What happened to the camera team which was with you?
When we were in Benghazi in the street filming we were being threatened by a mob. They told the cameraman to stop filming, but he secretly continued. Later the film was also shown on Israeli TV and I received an email from an important Israeli diplomat from the Ministry of Foreign Affairs. He said that they would use this video to train the new diplomats. This is how you have to deal with a mob.
Like a Libyan?
Please do not get me wrong when I say that with Arabs you must never show any kind of fear! If you do you cease to be a man, you have no balls. I told them, you should be ashamed to interrogate me for half an hour without offering me coffee! So, then this guy felt so guilty that he started to shout at the other militiamen, where is his coffee?! In the very end, before they gave me back my passport, they begged me to stay because they wanted to slaughter a lamb for me. But I declined, I said I was vegetarian. The truth is, I am not. But I only eat kosher.
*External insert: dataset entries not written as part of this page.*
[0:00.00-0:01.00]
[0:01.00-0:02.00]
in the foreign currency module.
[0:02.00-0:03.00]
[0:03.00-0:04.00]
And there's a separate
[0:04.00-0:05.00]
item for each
So, this ended on a funny note, but anti-Zionism and anti-Semitism in Libya are no joke. For many Libyans just mentioning Jews stirs up vitriolic hatred.
Yes, especially in the people who are today between 20 and 40 years old. Because they were born during the regime years. They were brainwashed. The Jews are evil, they are all Zionists, they are killing Palestinians, they are stealing the land and all this stuff. There needs to be an education campaign in all the media to inform the people. I was told by ministers that my work and my appearances on Libyan TV have already helped to raise awareness. People start to realise that Jews have lived in Libya for a long time.
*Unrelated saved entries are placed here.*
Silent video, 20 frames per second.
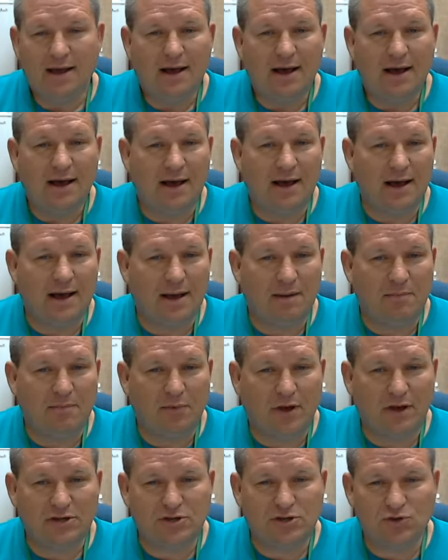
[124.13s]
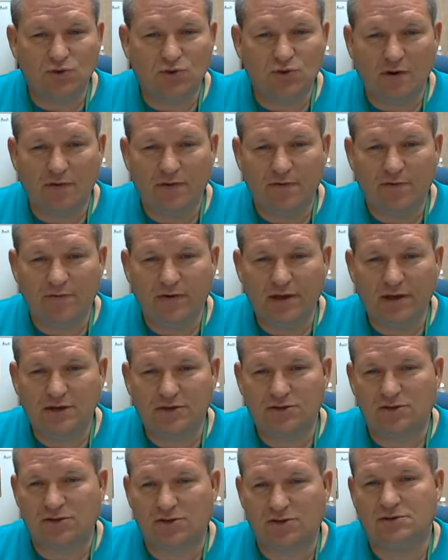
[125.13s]
I'm not sure of the
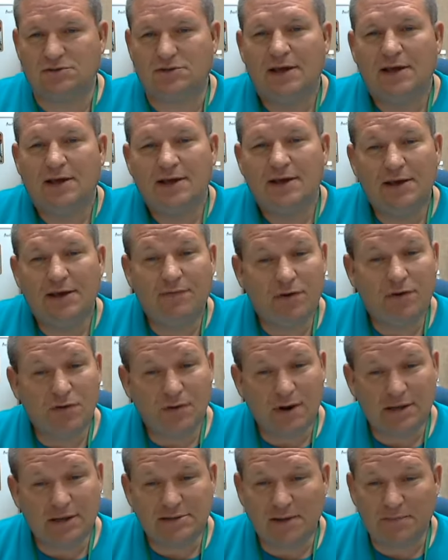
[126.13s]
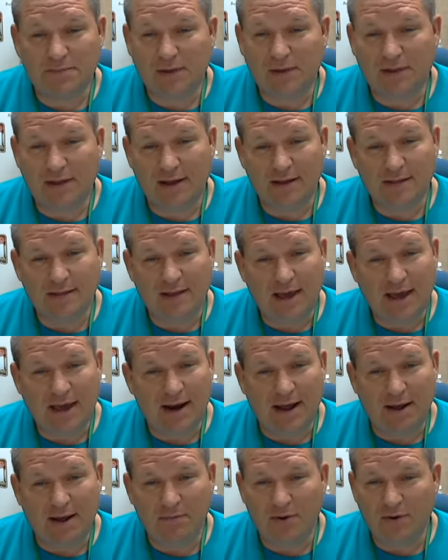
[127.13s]
features. If you write something like
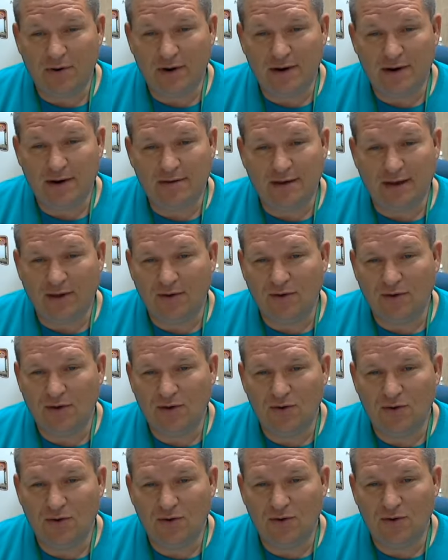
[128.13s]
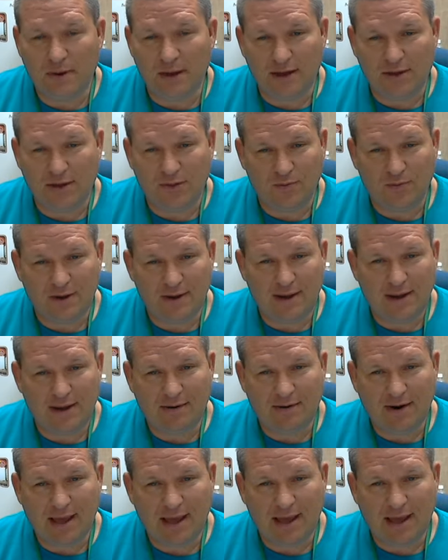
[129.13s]
that, I'm going to tell you pick three
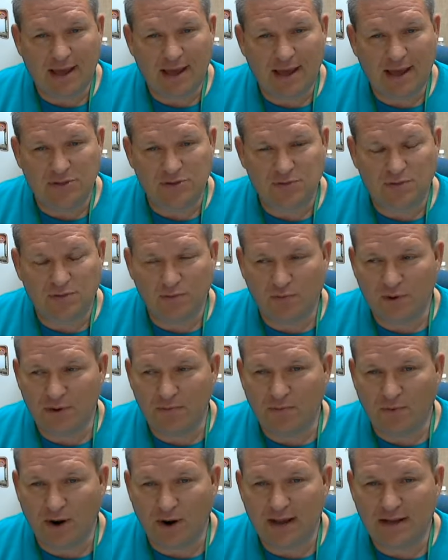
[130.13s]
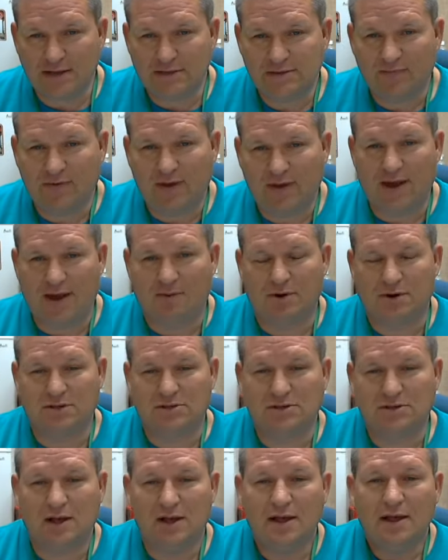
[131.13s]
cameras, three brands of
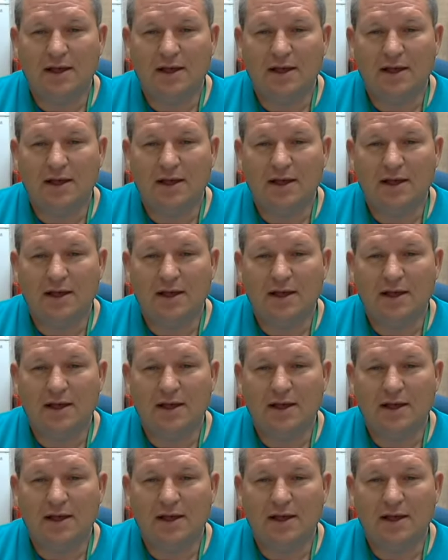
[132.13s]
cameras.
When you see the situation of the country, the chaos and the civil war, the extremism and anti-Semitism, do you regret your support for the revolution in 2011?
Supporting a revolution against a dictatorship is always right. But at the same time there is a sentiment also in Libyans today who just want safety and stability. People leave their houses in the morning not knowing whether they can return at night. I do not think Libya is ready for a perfect democracy at this stage, maybe for something like in Morocco but not like in Europe.
How can you have this view when you are assisting in drafting the new democratic constitution?
People have been dealing with it already for six years. Officially all of them want democracy, but under the table they are sabotaging the process. Also, Germany’s efforts and the diplomatic meetings in Berlin will not go anywhere unless one strong Libyan leader emerges. Libya needs someone who is accepted by all sides. The matter can be sorted out only by a Libyan who knows the language, the mentality, the mood and the way of thinking.
Raphael Luzon (65) was 13 years old when he and his family had to flee Libya. Today he lives in London and heads the Union of Libyan Jews with roughly 2,000 members.